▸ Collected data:
________________________

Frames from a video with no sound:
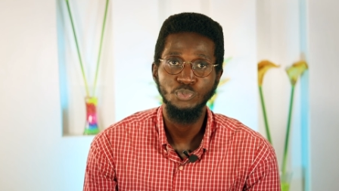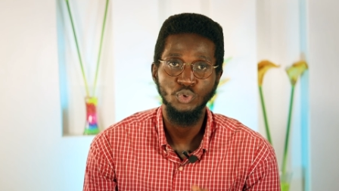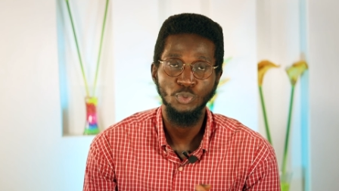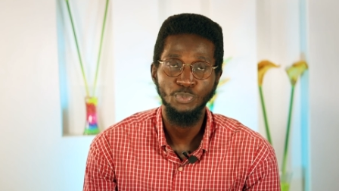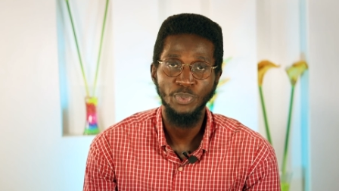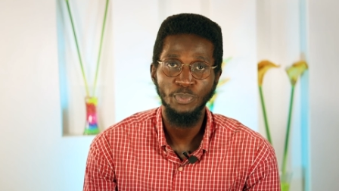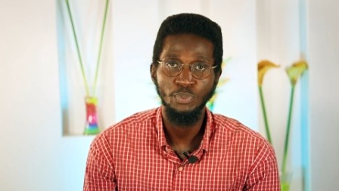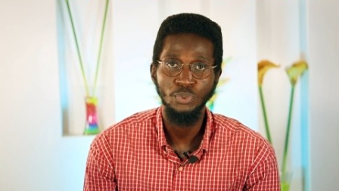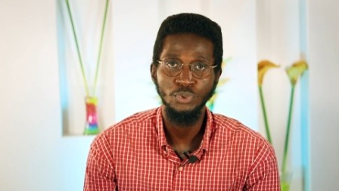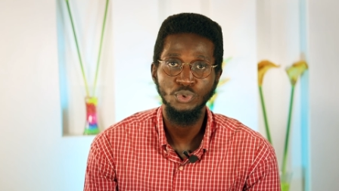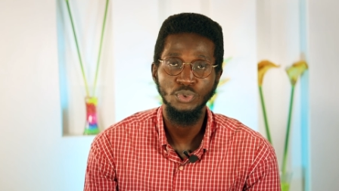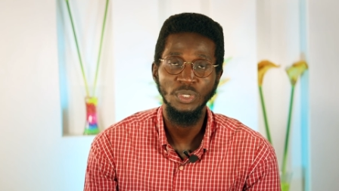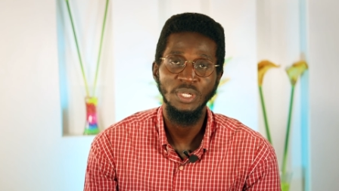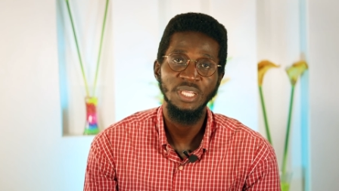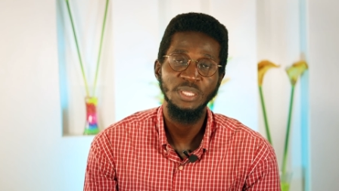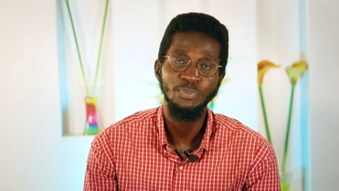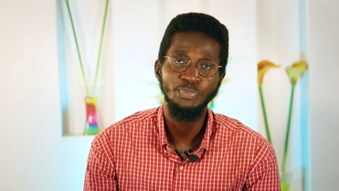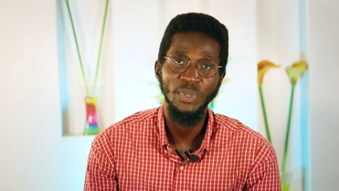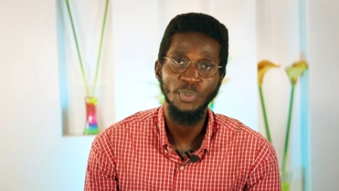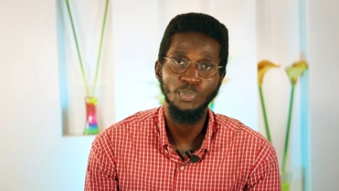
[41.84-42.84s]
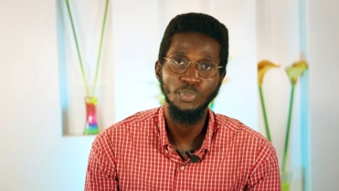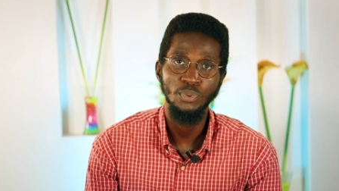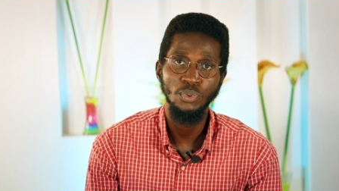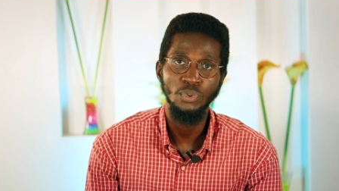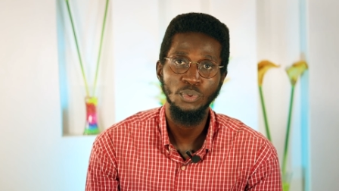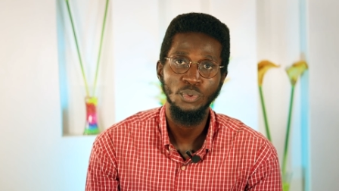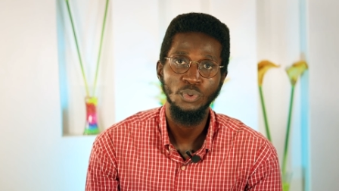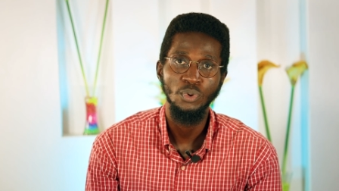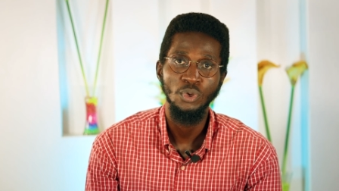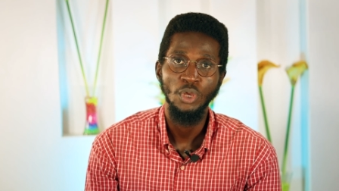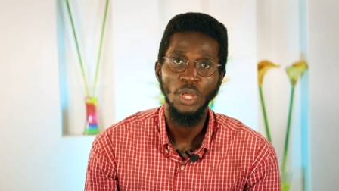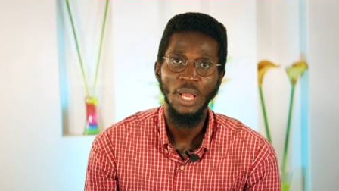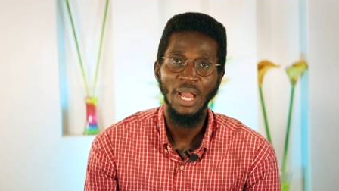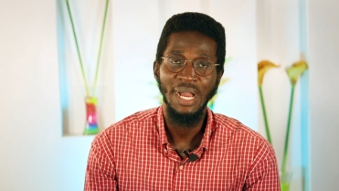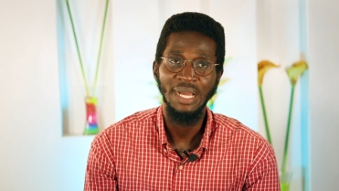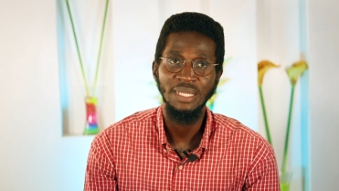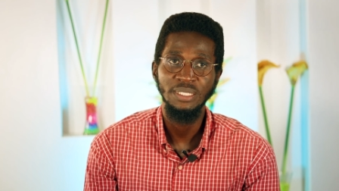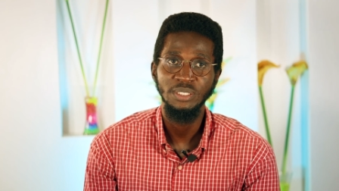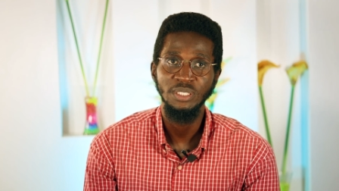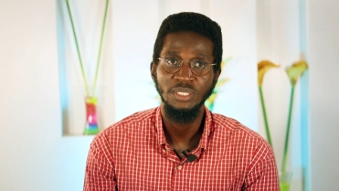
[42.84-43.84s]
to people, to lead people.
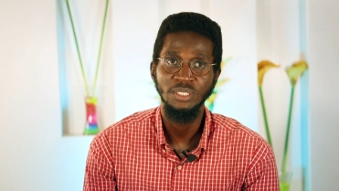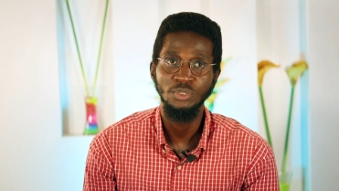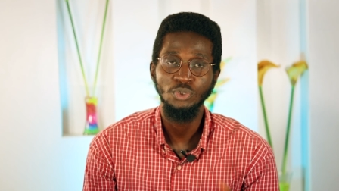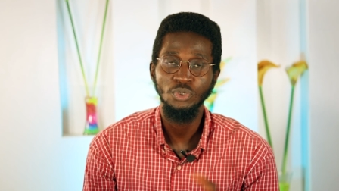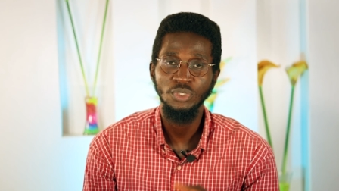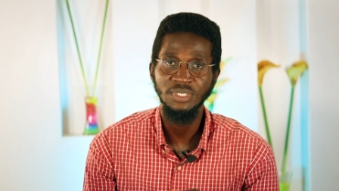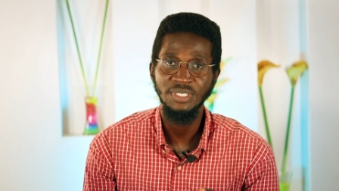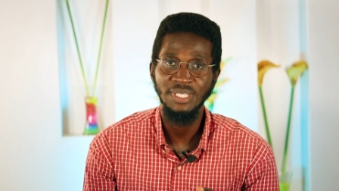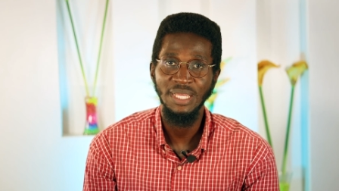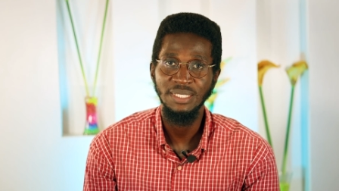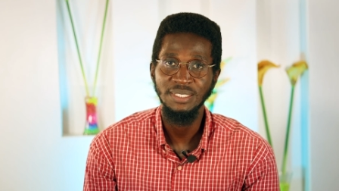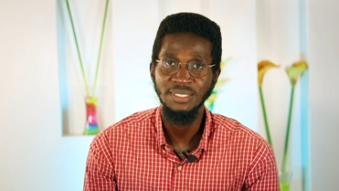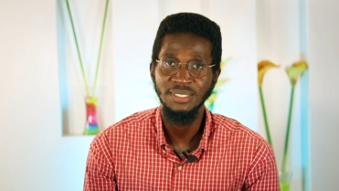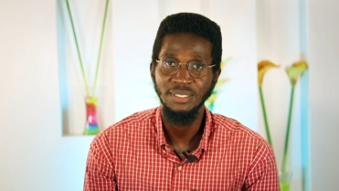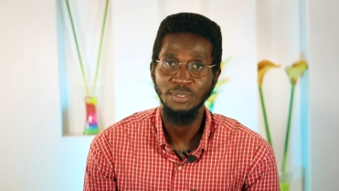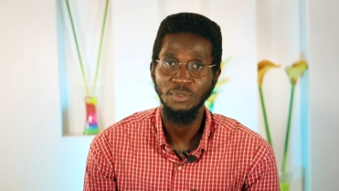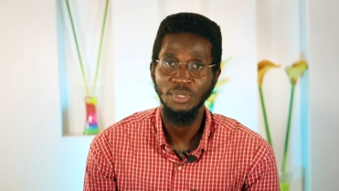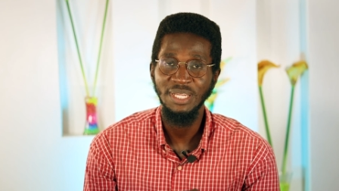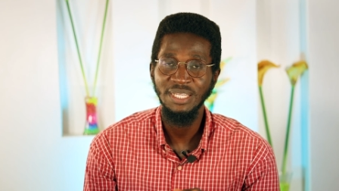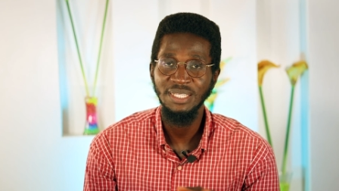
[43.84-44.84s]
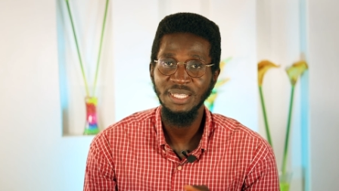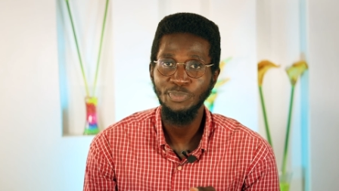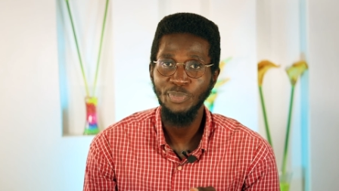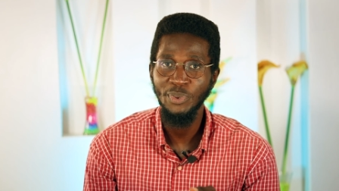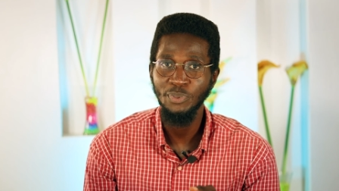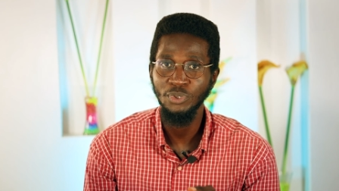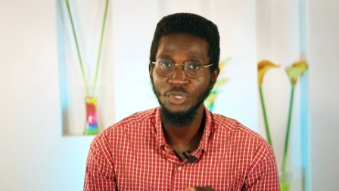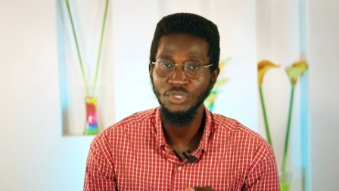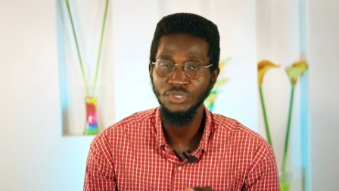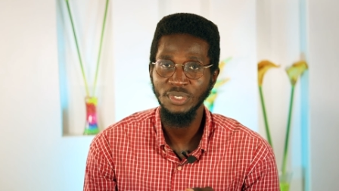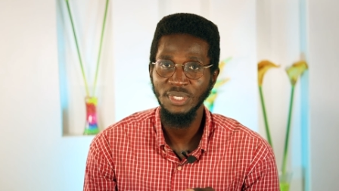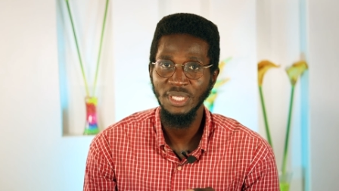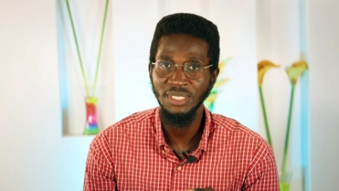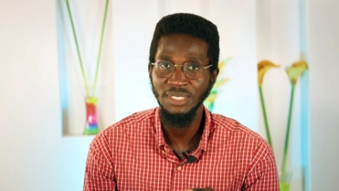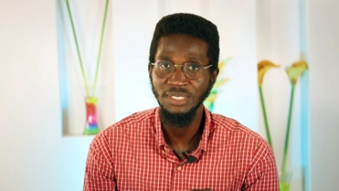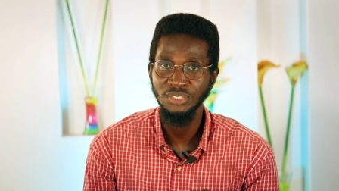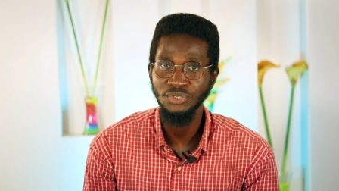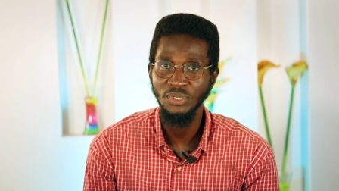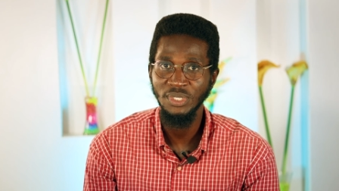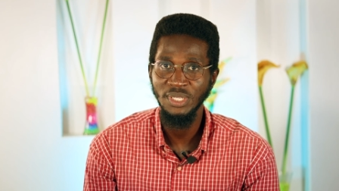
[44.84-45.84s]
And note that leading people does not
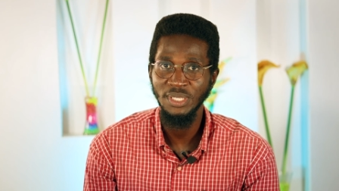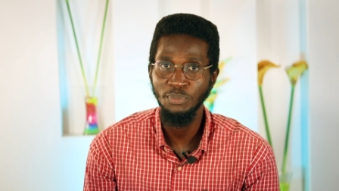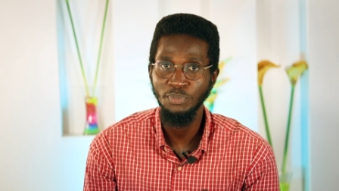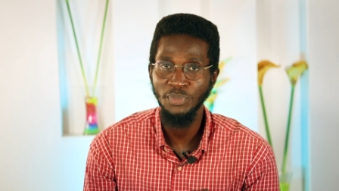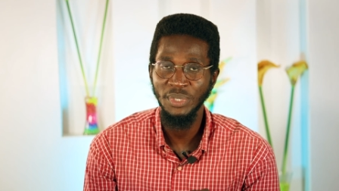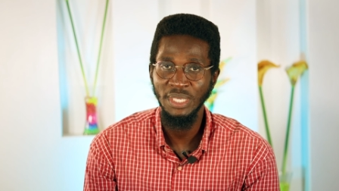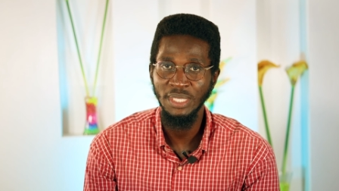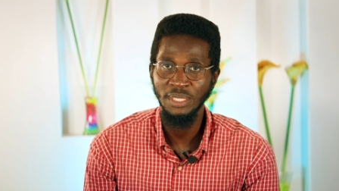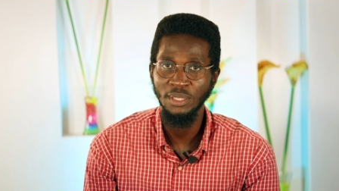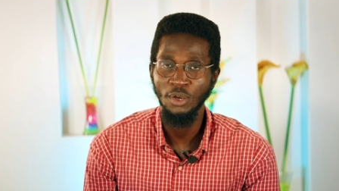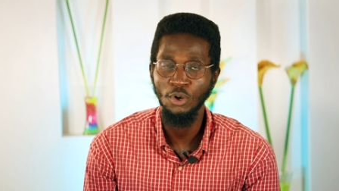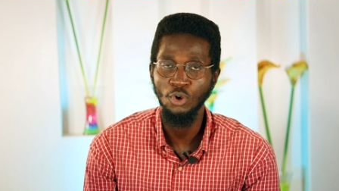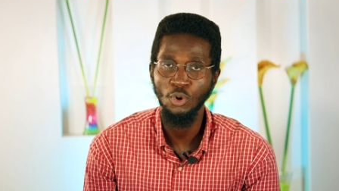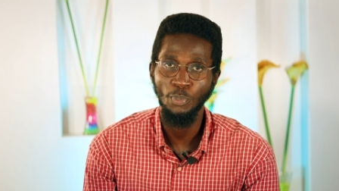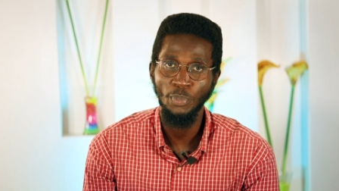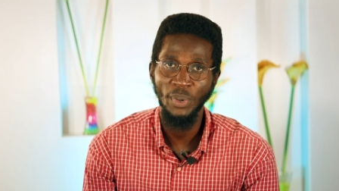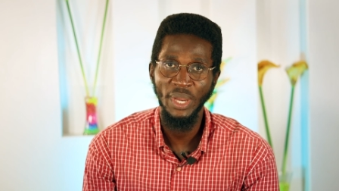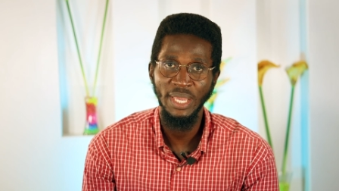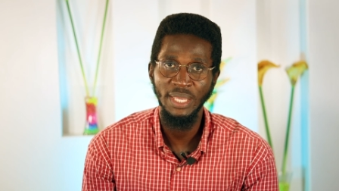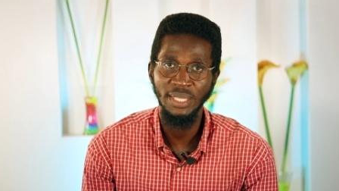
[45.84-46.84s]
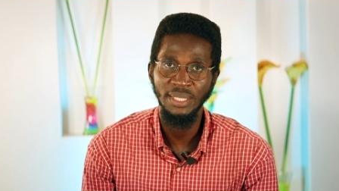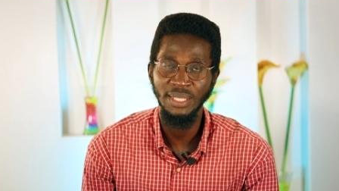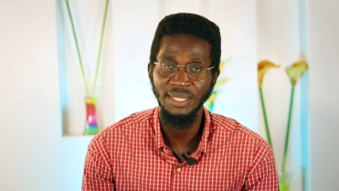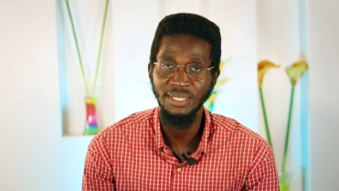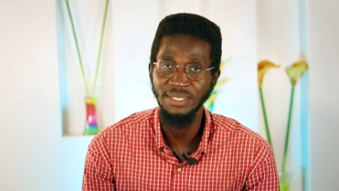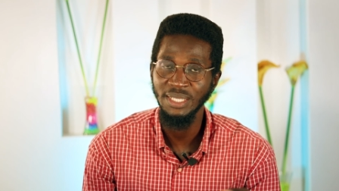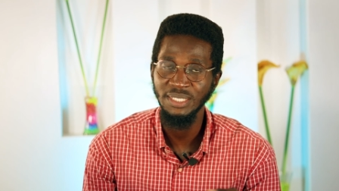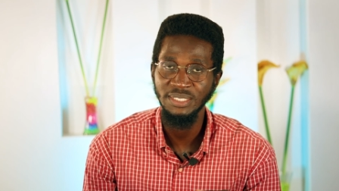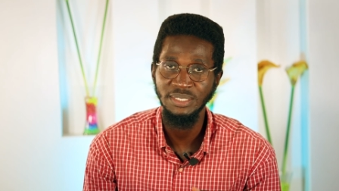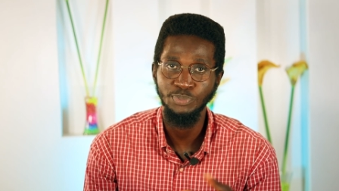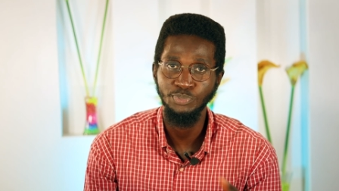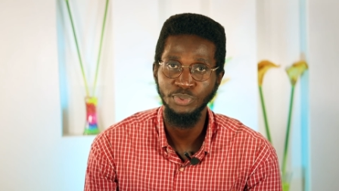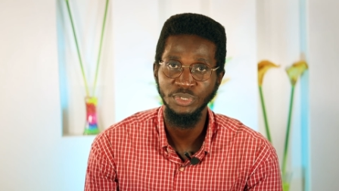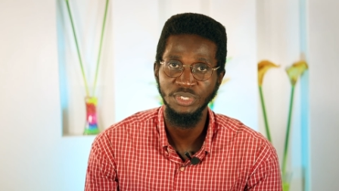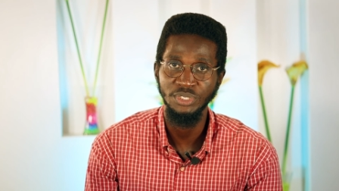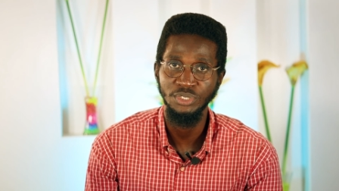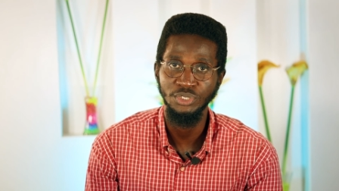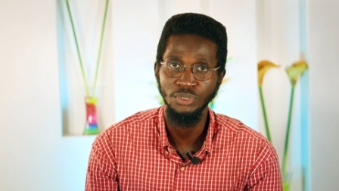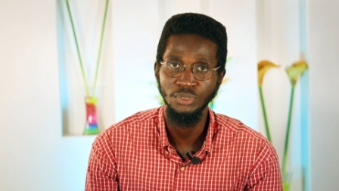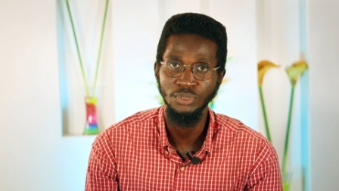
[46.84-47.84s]
necessarily mean occupying a leadership
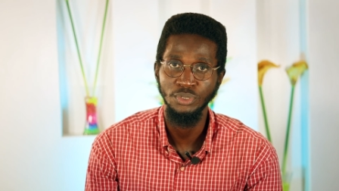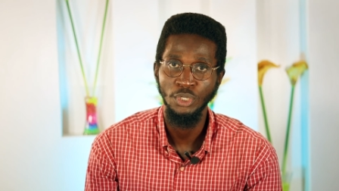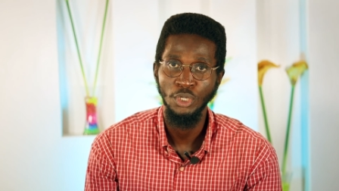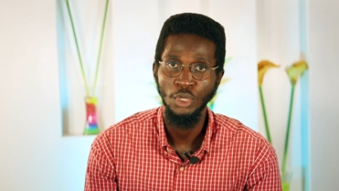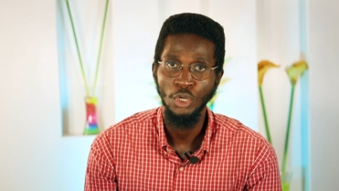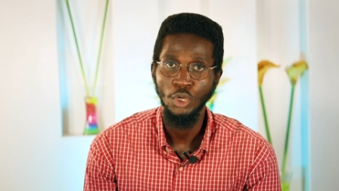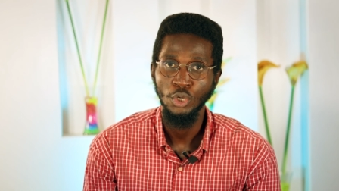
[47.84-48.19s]
position.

________________________

▸ Description of the task: A faithful copy of all the data above, without its pictures, is the expected result.

▸ Task solution:
Frames from a video with no sound:
[41.84-42.84s]
[42.84-43.84s]
to people, to lead people.
[43.84-44.84s]
[44.84-45.84s]
And note that leading people does not
[45.84-46.84s]
[46.84-47.84s]
necessarily mean occupying a leadership
[47.84-48.19s]
position.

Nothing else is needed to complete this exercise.